Required work:
Only the records, exactly as written, belong in the answer; pictures do not.

Data supplied:
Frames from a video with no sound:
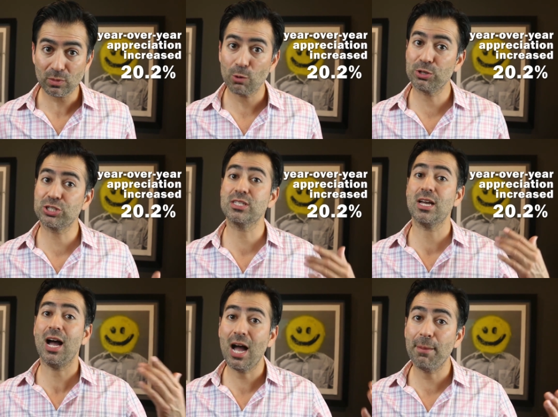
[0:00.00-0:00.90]
which
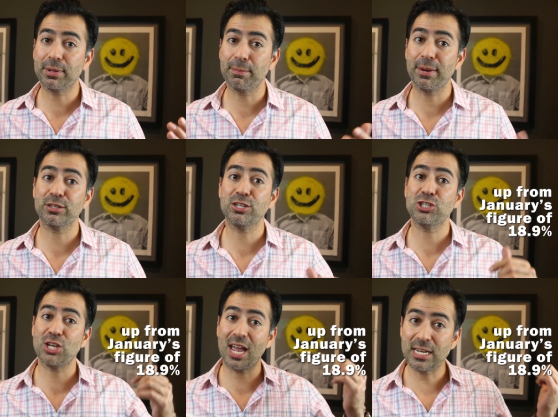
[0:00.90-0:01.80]
is up compared to
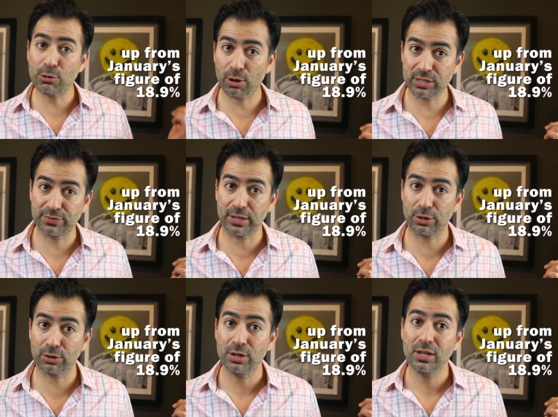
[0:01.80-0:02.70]
January's
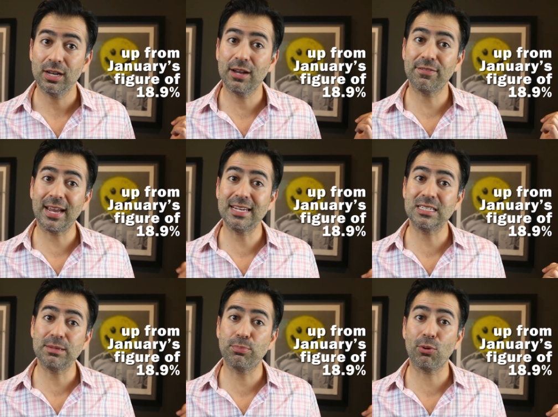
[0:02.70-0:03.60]
figure of
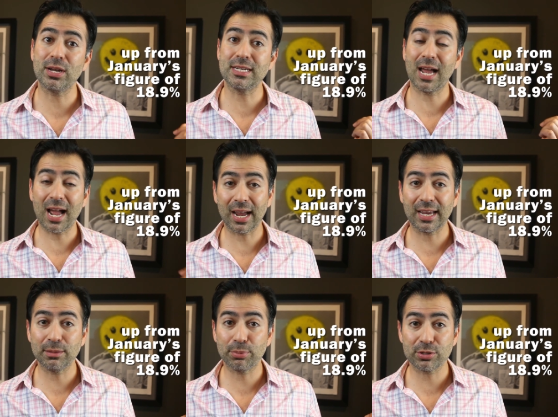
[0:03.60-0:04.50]

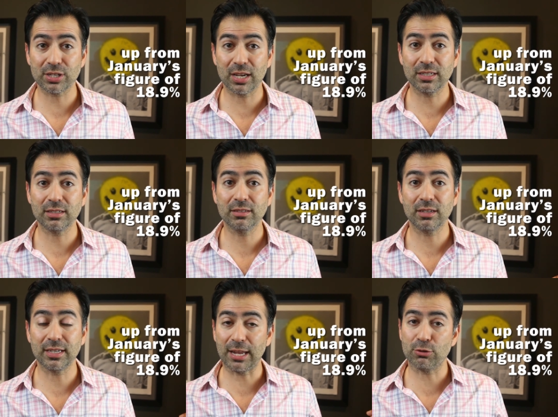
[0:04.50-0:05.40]
18.9%
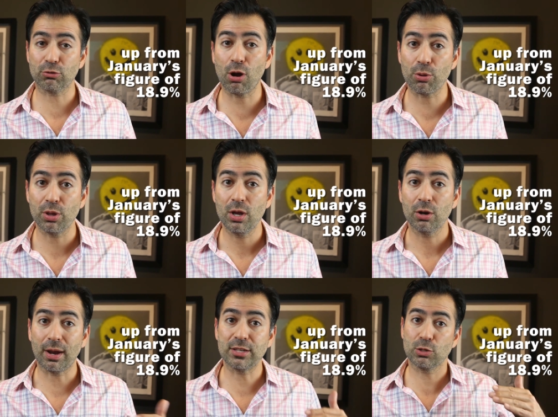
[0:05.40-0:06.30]
in annual growth,
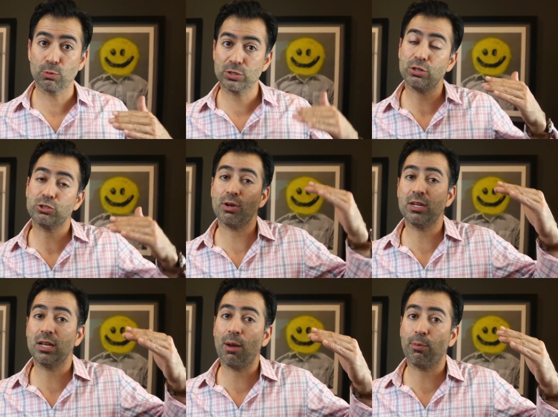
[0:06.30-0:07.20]
right? So we're still
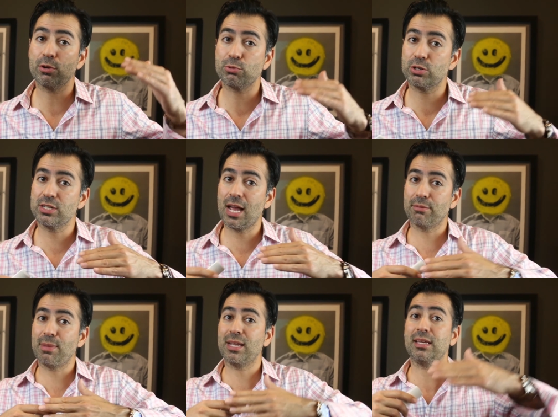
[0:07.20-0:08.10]
trending upwards. We're just
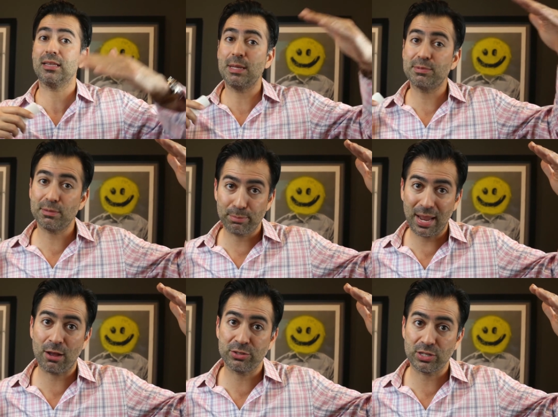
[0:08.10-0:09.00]
not making leaps and
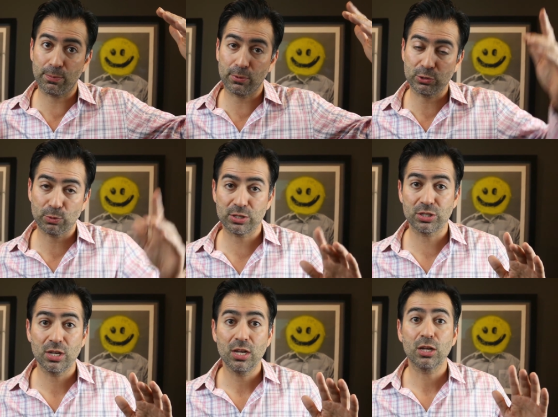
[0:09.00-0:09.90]
bounds upwards,
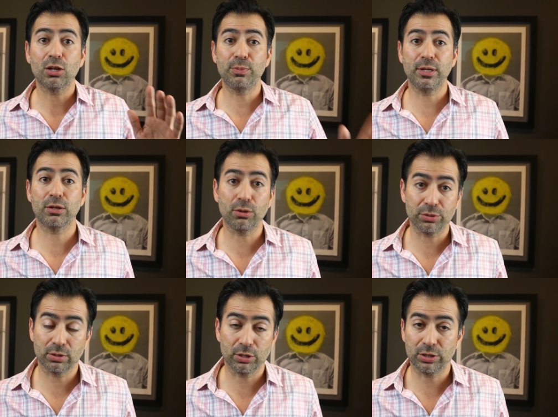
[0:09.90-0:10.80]
which could be a
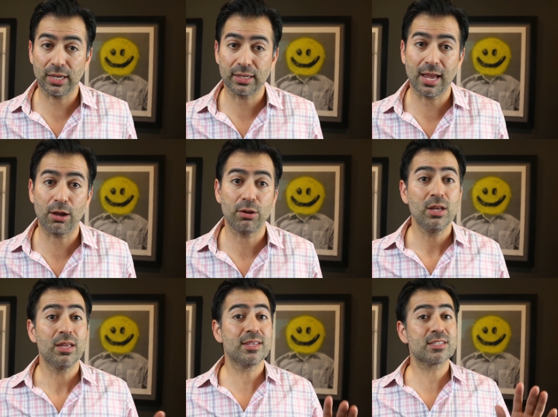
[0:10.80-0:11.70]
good thing. Now,
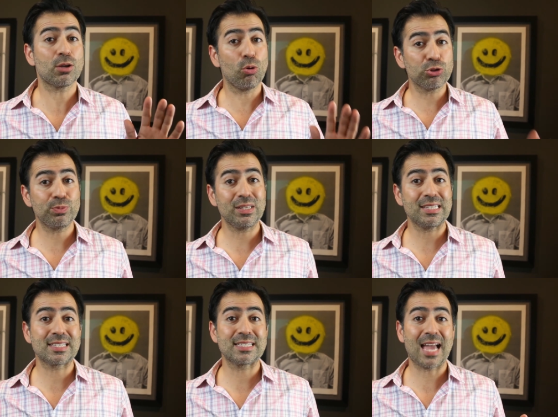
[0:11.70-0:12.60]
this ultimately
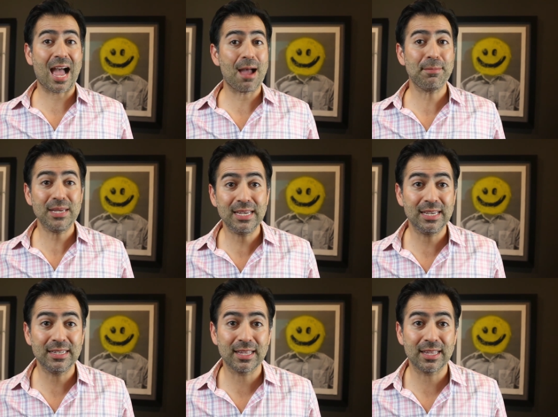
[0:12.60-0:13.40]
does not mean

Output for this exercise:
Frames from a video with no sound:
[0:00.00-0:00.90]
which
[0:00.90-0:01.80]
is up compared to
[0:01.80-0:02.70]
January's
[0:02.70-0:03.60]
figure of
[0:03.60-0:04.50]

[0:04.50-0:05.40]
18.9%
[0:05.40-0:06.30]
in annual growth,
[0:06.30-0:07.20]
right? So we're still
[0:07.20-0:08.10]
trending upwards. We're just
[0:08.10-0:09.00]
not making leaps and
[0:09.00-0:09.90]
bounds upwards,
[0:09.90-0:10.80]
which could be a
[0:10.80-0:11.70]
good thing. Now,
[0:11.70-0:12.60]
this ultimately
[0:12.60-0:13.40]
does not mean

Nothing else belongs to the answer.